Only the pictures are to be omitted; everything else in the listing must be reproduced exactly.

*** Material for this task Section Begins ***

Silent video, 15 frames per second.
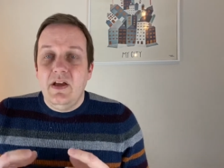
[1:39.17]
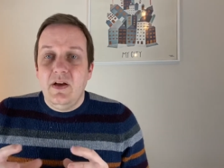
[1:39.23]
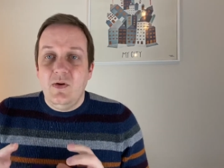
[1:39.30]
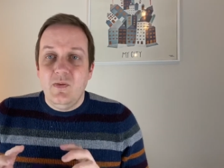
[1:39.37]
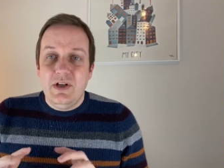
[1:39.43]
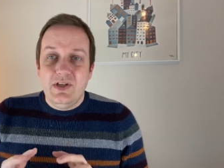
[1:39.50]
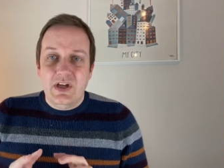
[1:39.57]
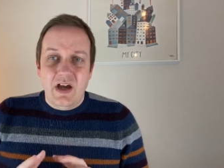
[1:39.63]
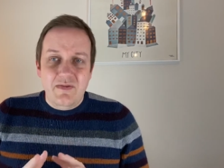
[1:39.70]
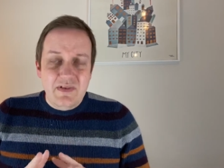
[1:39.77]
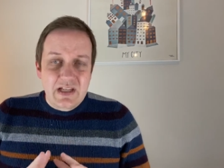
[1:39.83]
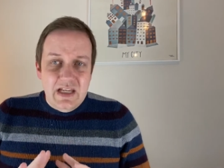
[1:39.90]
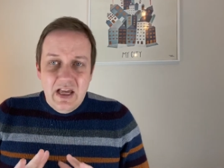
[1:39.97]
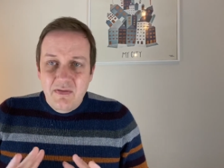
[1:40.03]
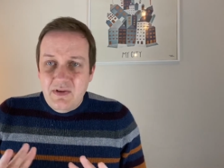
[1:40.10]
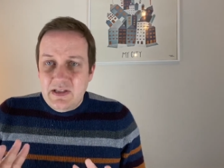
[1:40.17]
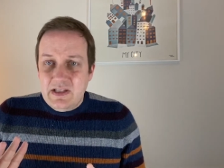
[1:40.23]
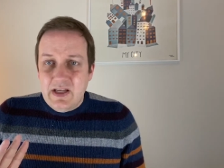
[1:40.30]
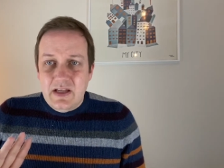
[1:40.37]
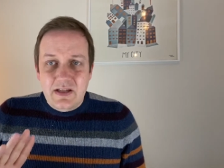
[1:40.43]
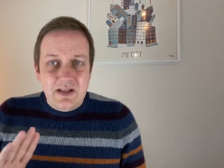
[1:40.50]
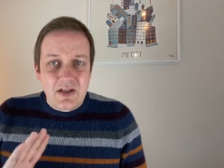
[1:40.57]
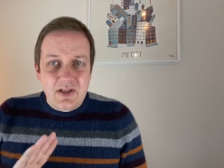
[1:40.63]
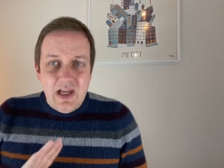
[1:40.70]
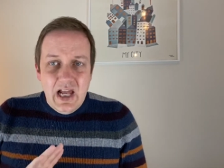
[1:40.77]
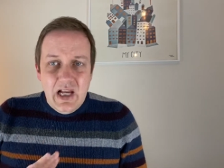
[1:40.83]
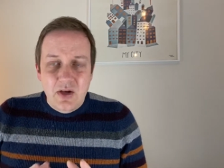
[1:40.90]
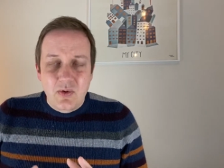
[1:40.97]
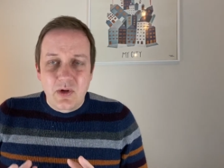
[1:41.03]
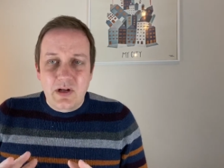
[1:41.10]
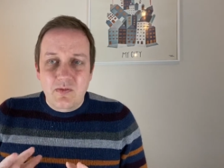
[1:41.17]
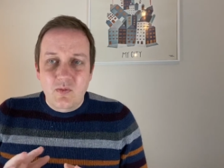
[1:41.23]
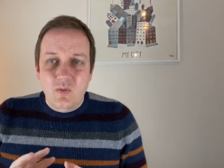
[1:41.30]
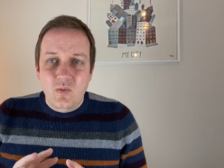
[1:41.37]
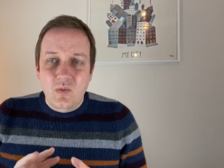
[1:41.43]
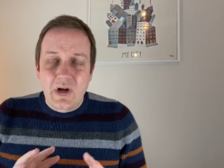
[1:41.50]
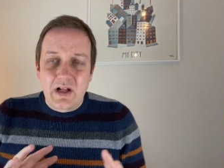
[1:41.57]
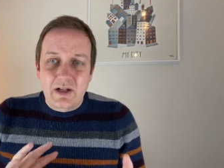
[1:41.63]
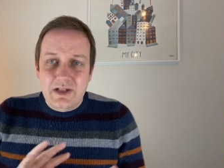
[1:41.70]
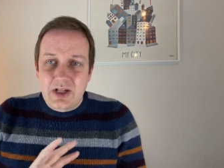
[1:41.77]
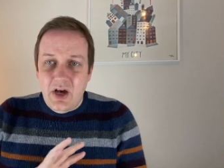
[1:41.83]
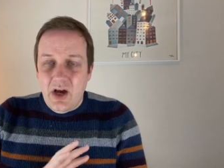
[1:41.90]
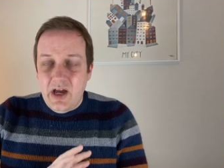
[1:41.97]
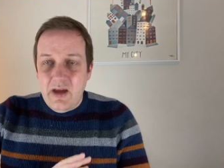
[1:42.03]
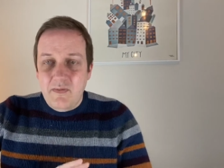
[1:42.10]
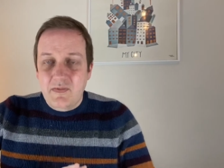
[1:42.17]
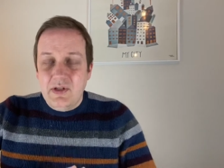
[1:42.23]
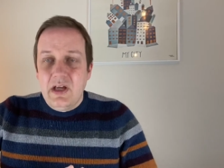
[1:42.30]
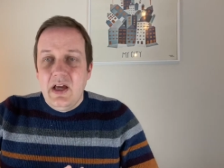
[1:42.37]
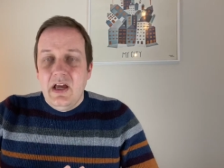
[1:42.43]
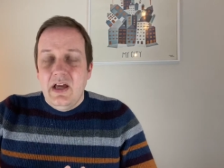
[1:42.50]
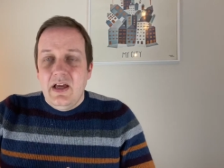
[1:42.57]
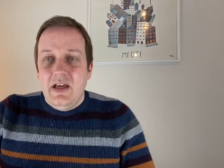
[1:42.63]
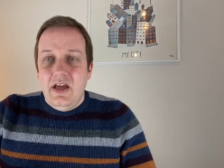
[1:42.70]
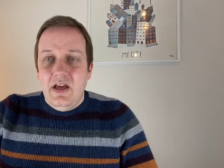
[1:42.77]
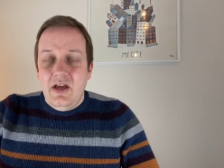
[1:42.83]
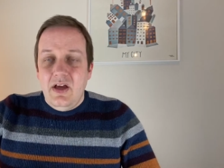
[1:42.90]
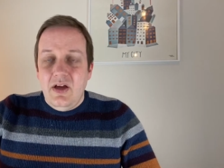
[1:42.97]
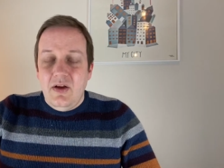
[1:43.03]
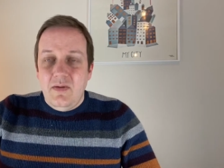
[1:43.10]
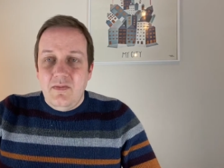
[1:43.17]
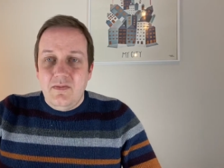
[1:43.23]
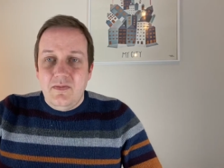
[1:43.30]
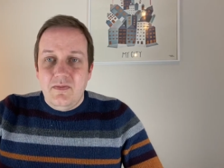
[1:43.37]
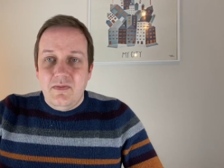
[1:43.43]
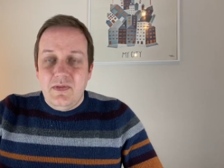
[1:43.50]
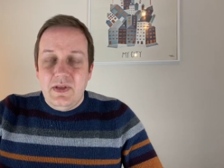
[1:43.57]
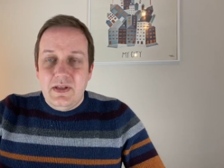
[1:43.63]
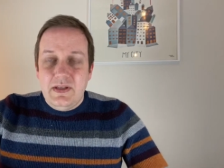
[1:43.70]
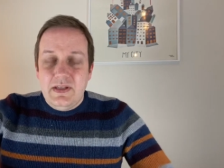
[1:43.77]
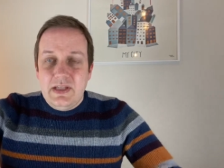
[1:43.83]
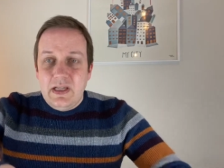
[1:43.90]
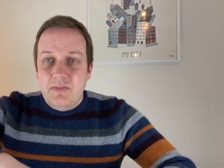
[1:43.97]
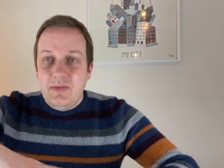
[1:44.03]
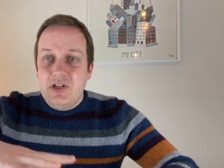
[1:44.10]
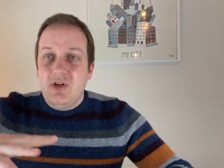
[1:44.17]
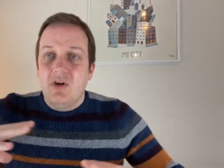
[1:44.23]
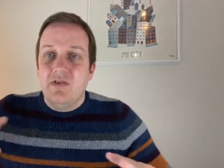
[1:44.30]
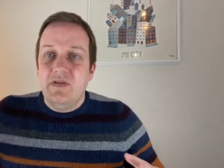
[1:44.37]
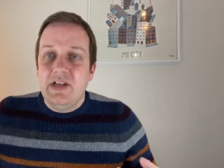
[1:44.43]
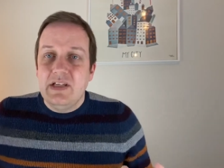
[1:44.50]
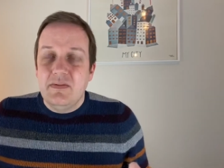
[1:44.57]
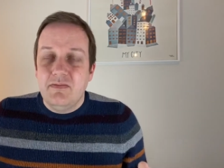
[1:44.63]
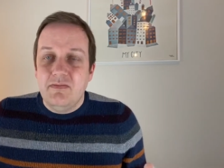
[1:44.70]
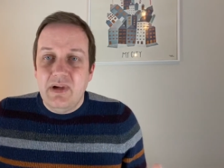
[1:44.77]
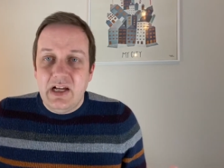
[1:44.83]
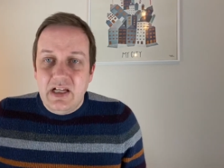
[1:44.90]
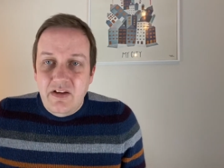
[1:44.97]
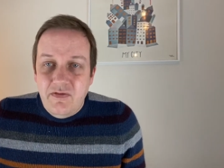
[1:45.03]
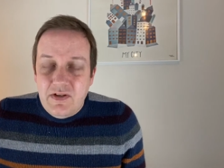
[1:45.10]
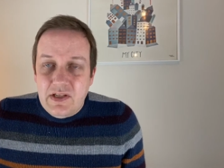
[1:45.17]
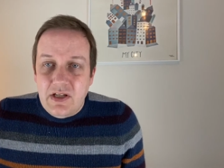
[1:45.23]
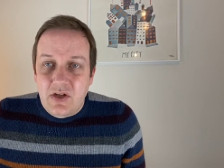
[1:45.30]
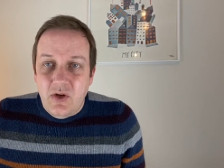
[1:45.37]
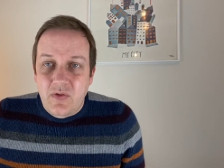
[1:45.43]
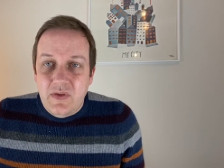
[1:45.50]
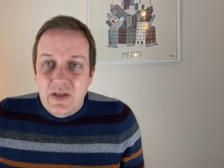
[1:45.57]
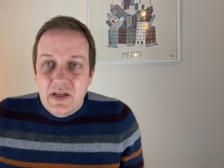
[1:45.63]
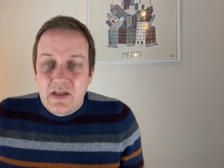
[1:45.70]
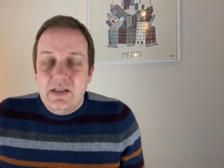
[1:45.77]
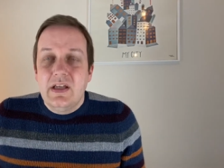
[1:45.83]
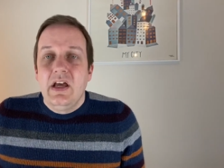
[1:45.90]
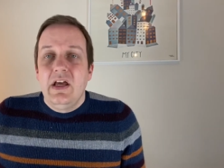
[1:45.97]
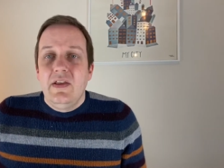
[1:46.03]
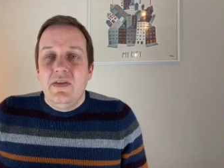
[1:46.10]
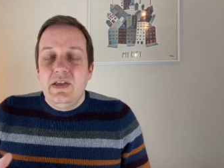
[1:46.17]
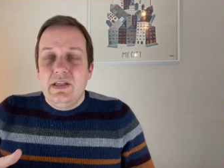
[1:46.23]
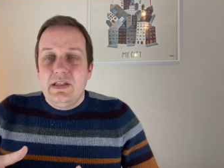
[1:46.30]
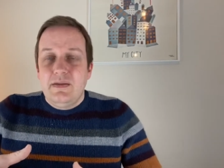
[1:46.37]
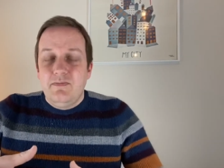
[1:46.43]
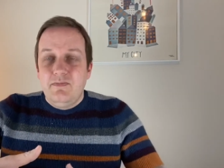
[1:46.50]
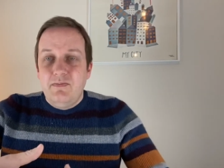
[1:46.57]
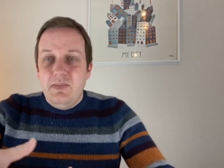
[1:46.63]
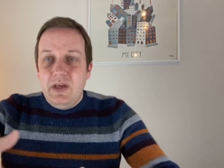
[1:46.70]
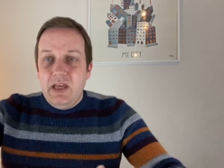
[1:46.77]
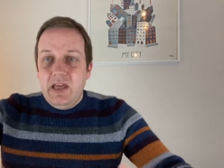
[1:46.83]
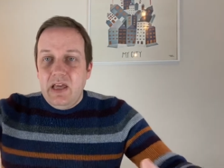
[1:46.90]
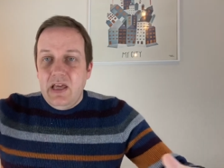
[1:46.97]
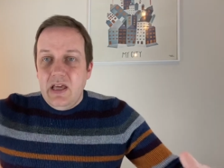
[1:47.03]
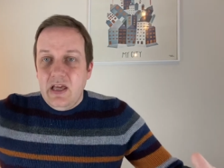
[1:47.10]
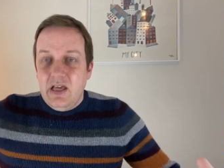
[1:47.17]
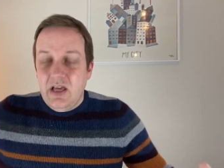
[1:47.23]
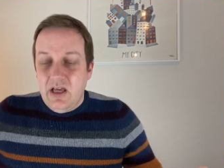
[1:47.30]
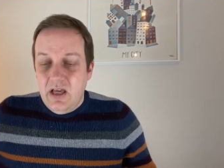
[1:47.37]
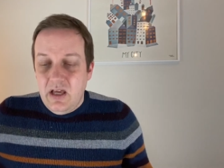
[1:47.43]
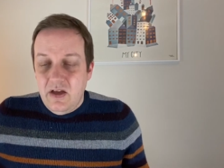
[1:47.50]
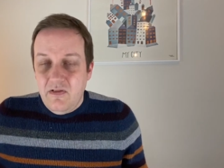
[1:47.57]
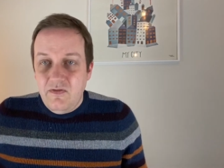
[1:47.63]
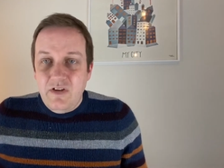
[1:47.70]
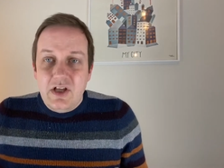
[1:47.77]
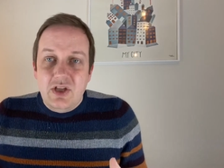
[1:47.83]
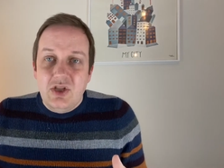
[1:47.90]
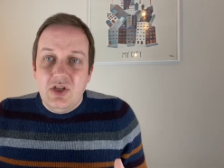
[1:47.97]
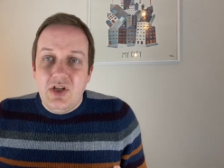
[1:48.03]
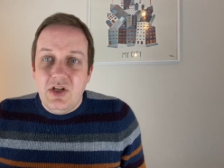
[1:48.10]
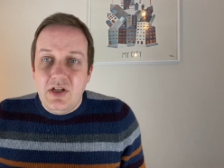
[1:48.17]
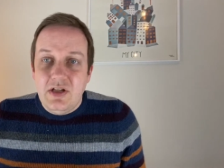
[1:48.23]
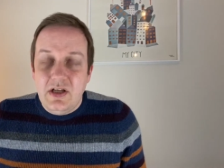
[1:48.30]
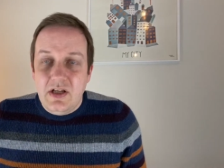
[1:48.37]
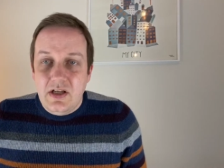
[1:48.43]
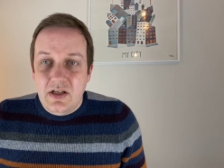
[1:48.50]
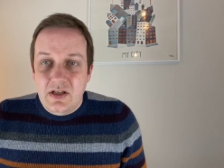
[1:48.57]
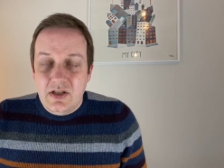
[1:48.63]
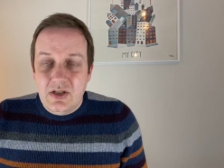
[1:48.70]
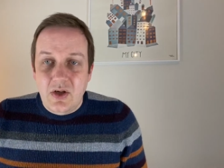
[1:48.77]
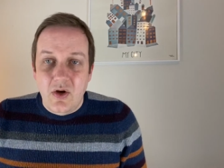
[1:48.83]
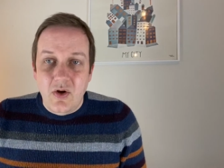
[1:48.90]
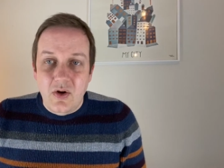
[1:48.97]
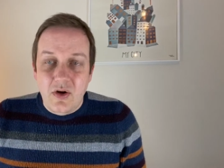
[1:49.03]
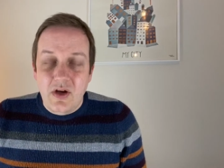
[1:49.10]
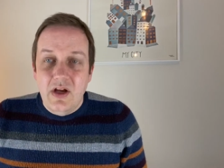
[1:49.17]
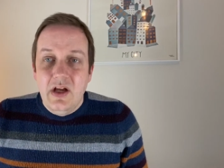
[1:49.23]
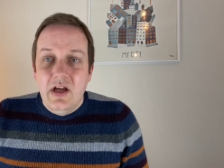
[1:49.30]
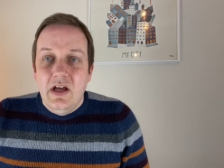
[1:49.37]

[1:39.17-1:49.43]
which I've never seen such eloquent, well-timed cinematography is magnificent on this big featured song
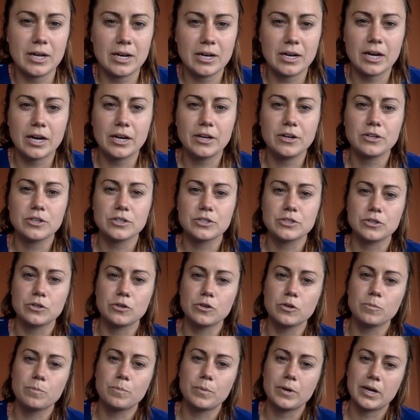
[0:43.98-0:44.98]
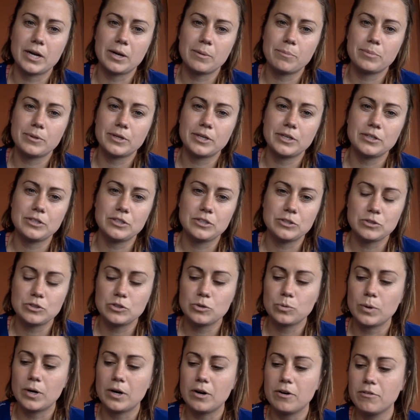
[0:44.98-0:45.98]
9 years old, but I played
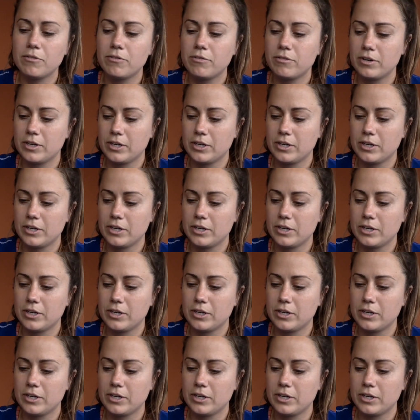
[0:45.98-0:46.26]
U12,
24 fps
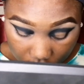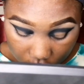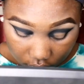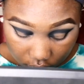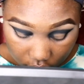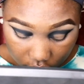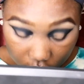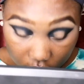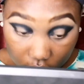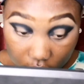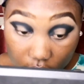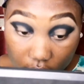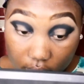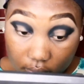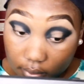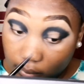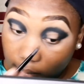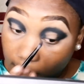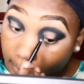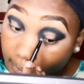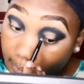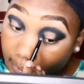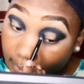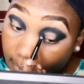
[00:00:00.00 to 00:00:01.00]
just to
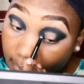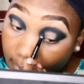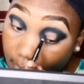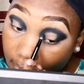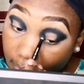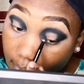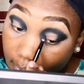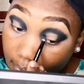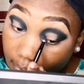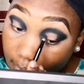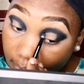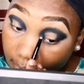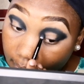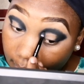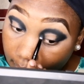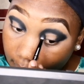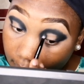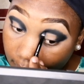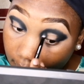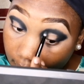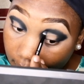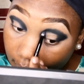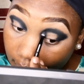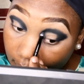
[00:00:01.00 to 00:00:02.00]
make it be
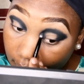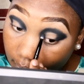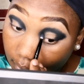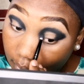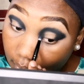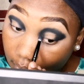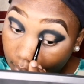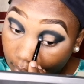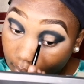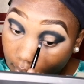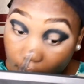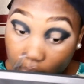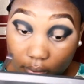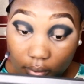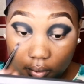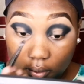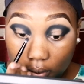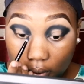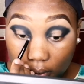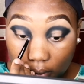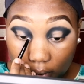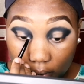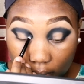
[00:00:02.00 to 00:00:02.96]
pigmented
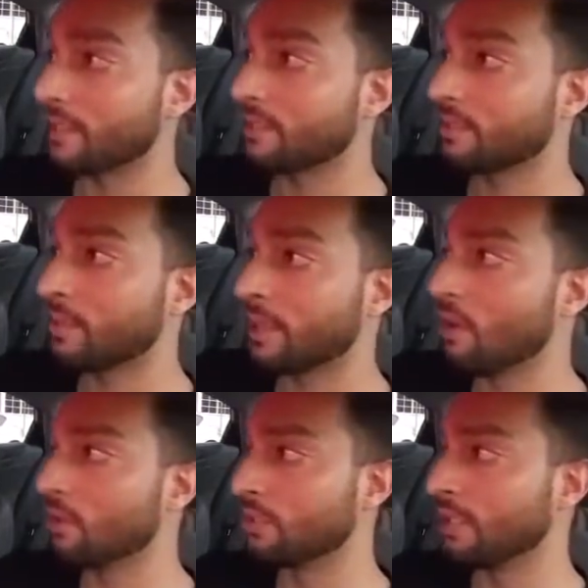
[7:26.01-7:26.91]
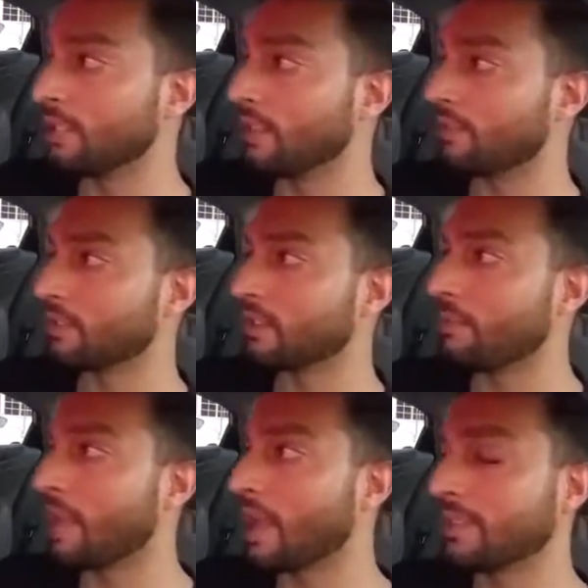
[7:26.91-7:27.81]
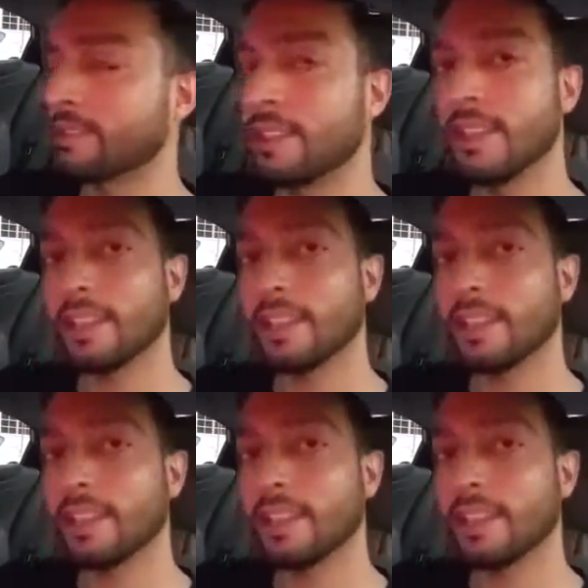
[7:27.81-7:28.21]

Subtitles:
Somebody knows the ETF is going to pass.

*** Material for this task Section Ends ***

→ **Exercise response**
Silent video, 15 frames per second.
[1:39.17]
[1:39.23]
[1:39.30]
[1:39.37]
[1:39.43]
[1:39.50]
[1:39.57]
[1:39.63]
[1:39.70]
[1:39.77]
[1:39.83]
[1:39.90]
[1:39.97]
[1:40.03]
[1:40.10]
[1:40.17]
[1:40.23]
[1:40.30]
[1:40.37]
[1:40.43]
[1:40.50]
[1:40.57]
[1:40.63]
[1:40.70]
[1:40.77]
[1:40.83]
[1:40.90]
[1:40.97]
[1:41.03]
[1:41.10]
[1:41.17]
[1:41.23]
[1:41.30]
[1:41.37]
[1:41.43]
[1:41.50]
[1:41.57]
[1:41.63]
[1:41.70]
[1:41.77]
[1:41.83]
[1:41.90]
[1:41.97]
[1:42.03]
[1:42.10]
[1:42.17]
[1:42.23]
[1:42.30]
[1:42.37]
[1:42.43]
[1:42.50]
[1:42.57]
[1:42.63]
[1:42.70]
[1:42.77]
[1:42.83]
[1:42.90]
[1:42.97]
[1:43.03]
[1:43.10]
[1:43.17]
[1:43.23]
[1:43.30]
[1:43.37]
[1:43.43]
[1:43.50]
[1:43.57]
[1:43.63]
[1:43.70]
[1:43.77]
[1:43.83]
[1:43.90]
[1:43.97]
[1:44.03]
[1:44.10]
[1:44.17]
[1:44.23]
[1:44.30]
[1:44.37]
[1:44.43]
[1:44.50]
[1:44.57]
[1:44.63]
[1:44.70]
[1:44.77]
[1:44.83]
[1:44.90]
[1:44.97]
[1:45.03]
[1:45.10]
[1:45.17]
[1:45.23]
[1:45.30]
[1:45.37]
[1:45.43]
[1:45.50]
[1:45.57]
[1:45.63]
[1:45.70]
[1:45.77]
[1:45.83]
[1:45.90]
[1:45.97]
[1:46.03]
[1:46.10]
[1:46.17]
[1:46.23]
[1:46.30]
[1:46.37]
[1:46.43]
[1:46.50]
[1:46.57]
[1:46.63]
[1:46.70]
[1:46.77]
[1:46.83]
[1:46.90]
[1:46.97]
[1:47.03]
[1:47.10]
[1:47.17]
[1:47.23]
[1:47.30]
[1:47.37]
[1:47.43]
[1:47.50]
[1:47.57]
[1:47.63]
[1:47.70]
[1:47.77]
[1:47.83]
[1:47.90]
[1:47.97]
[1:48.03]
[1:48.10]
[1:48.17]
[1:48.23]
[1:48.30]
[1:48.37]
[1:48.43]
[1:48.50]
[1:48.57]
[1:48.63]
[1:48.70]
[1:48.77]
[1:48.83]
[1:48.90]
[1:48.97]
[1:49.03]
[1:49.10]
[1:49.17]
[1:49.23]
[1:49.30]
[1:49.37]

[1:39.17-1:49.43]
which I've never seen such eloquent, well-timed cinematography is magnificent on this big featured song
[0:43.98-0:44.98]
[0:44.98-0:45.98]
9 years old, but I played
[0:45.98-0:46.26]
U12,
24 fps
[00:00:00.00 to 00:00:01.00]
just to
[00:00:01.00 to 00:00:02.00]
make it be
[00:00:02.00 to 00:00:02.96]
pigmented
[7:26.01-7:26.91]
[7:26.91-7:27.81]
[7:27.81-7:28.21]

Subtitles:
Somebody knows the ETF is going to pass.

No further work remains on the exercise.